PLOS Medicine researchers admit errors in county-level data

Robert Mangino
June 14, 2018 - 7:37 pm
Girl Getting Shot

PITTSBURGH (NewsRadio 1020 KDKA) – Researchers from study say Pittsburgh is not one of 15 cities containing "hotspots" of unvaccinated school-age children and should have never been on the list. 

The study published Tuesday in Public Library of Science Journal 'PLOS Medicine' focused on areas with high concentrations of children with non-medical exemptions (NMEs).

The 2015 National Immunization Survey found only 72.2% of children aged 19 to 35 months in the United States were fully vaccinated as per guidelines from the Advisory Committee on Immunization Practices, according to the study.

Epidemiologist with the University of Pittsburgh Graduate School of Public Health Dr. Wilbert van Panhuis told the KDKA Radio Afternoon News the study found two percent of kindergarteners in Allegheny County have not been vaccinated through NMEs.

“The children are medically perfectly fine to get vaccinated but the parents have opted not to do this for philosophical or religious reasons,” van Panhuis said. “[This puts] unprotected children in classrooms that could transmit the virus.”

Experts say NMEs have been on the rise since 2009, contributing to outbreaks of preventable diseases.

In a statement from Allegheny County released Friday, the county refuted the study’s numbers: “While the researchers reported 424 non-medical exemptions for Allegheny County kindergarteners in the school year 2015-16, the Pennyslvania Department of Health reported 212 (See the report here) and ACHD reported 236 (the difference between the PA-DOH and ACHD is accounted for due to late reporting schools).”

The statement also says “the researchers behind the recent PLOS Medicine Journal article have apologized to the Pennsylvania Department of Health (PA-DOH) for errors in the county-level data that they relied on in suggesting that Pittsburgh (Allegheny County) is a “hot spot” county with a high proportion of nonmedical exemptions to vaccination and so may be especially susceptible to outbreaks.”

Officials also say “over the last four years, the Health Department saw no significant increase in the rate of non-medical exemptions to vaccination in Allegheny County in kindergarteners.”

Allegheny County has actually seen a relative decrease in NMEs for kindergartners in the past four years.

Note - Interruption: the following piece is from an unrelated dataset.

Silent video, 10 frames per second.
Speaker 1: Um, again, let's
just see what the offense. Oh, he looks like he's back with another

Data indicates that 2.1 percent of kindergartners were not immunized through NMEs for the most recent school year. 

Panhuis says that may not seem like much, but cautions that just one child infected with a preventable disease such as measles can infect a dozen others as opposed to the flu which is only transmitted to one other child on average. He says this makes herd immunization or community immunization crucial.

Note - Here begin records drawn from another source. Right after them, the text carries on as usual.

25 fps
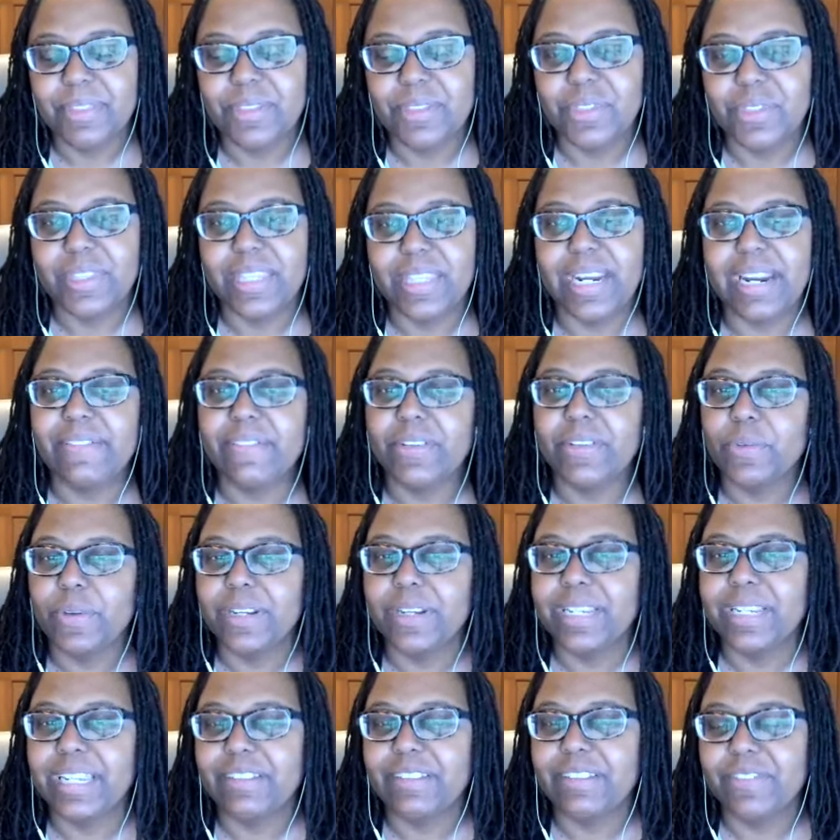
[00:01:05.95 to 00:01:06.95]
so that
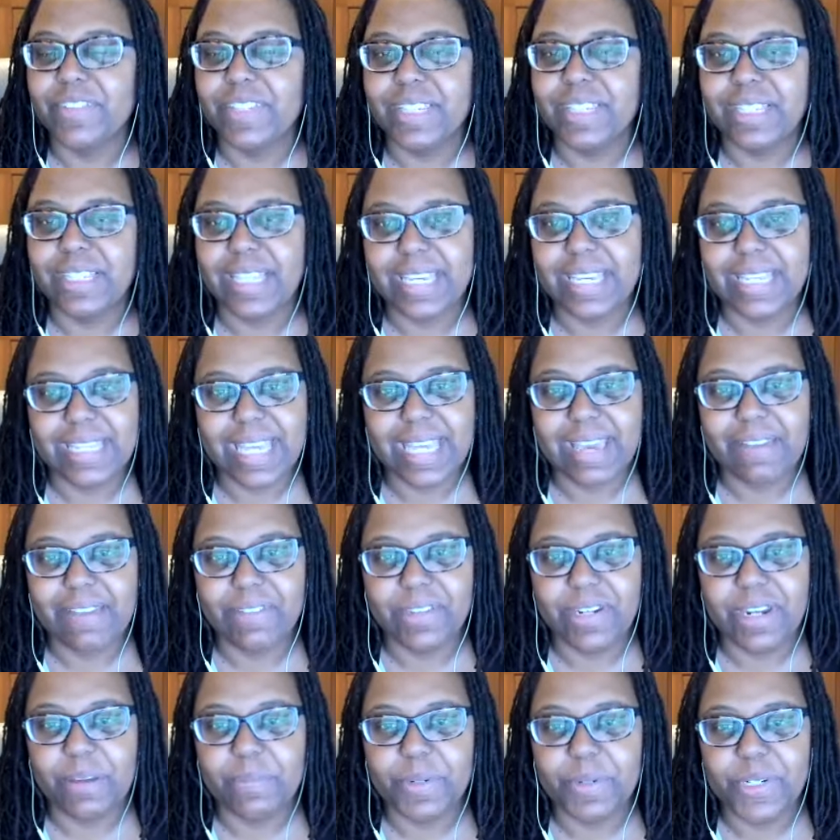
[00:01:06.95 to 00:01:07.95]
everyone can feel like they have
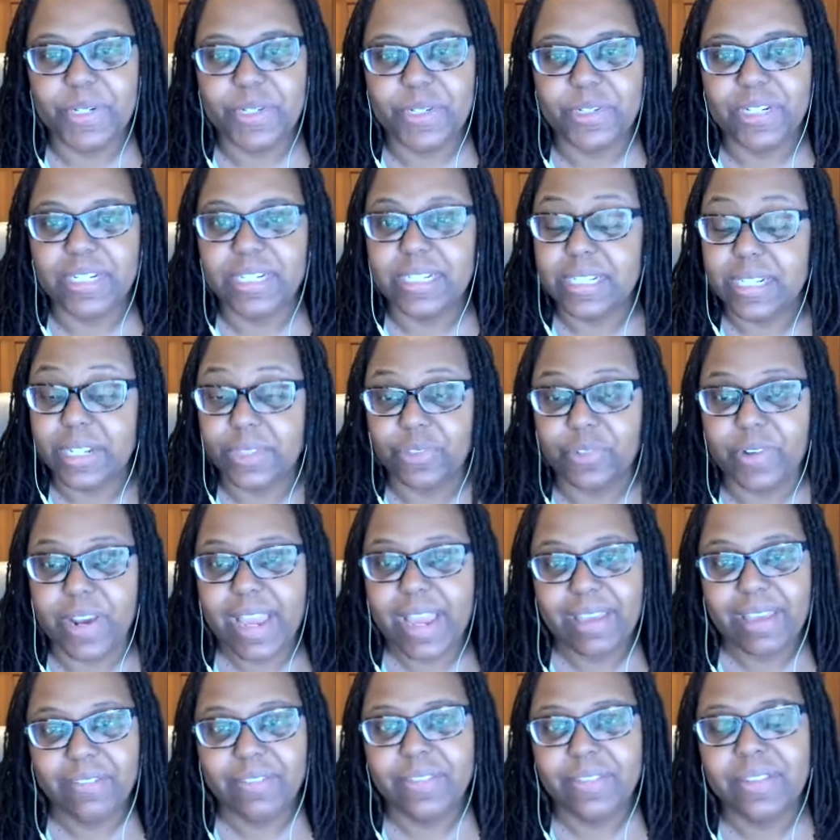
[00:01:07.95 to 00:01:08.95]
an opportunity to
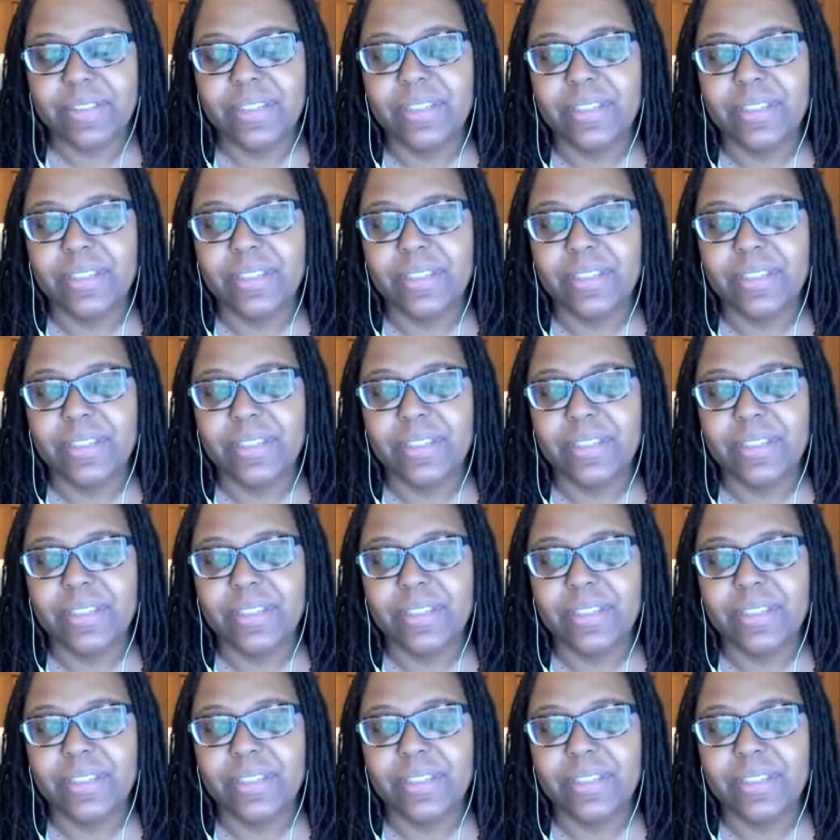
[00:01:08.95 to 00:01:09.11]
thrive.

“Measles is 12 times more infectious and that’s why you need a lot of children to be immunized so that the virus cannot spread.”

Other cities listed in the study are Phoenix, Ariz.; Provo and Salt Lake City in Utah; Seattle and Spokane in Washington; Portland, Ore.; Detroit, Troy and Warren in Michigan; Houston, Fort Worth, Plano and Austin in Texas; and Kansas City, Mo. In the apology issued to the Pennsylvania Department of Health, Researchers said the “inadvertent errors” were isolated to Allegheny County.  

Researchers also said they would would inform appropriate media sources and have requested that the Journal corrections be issued to the article.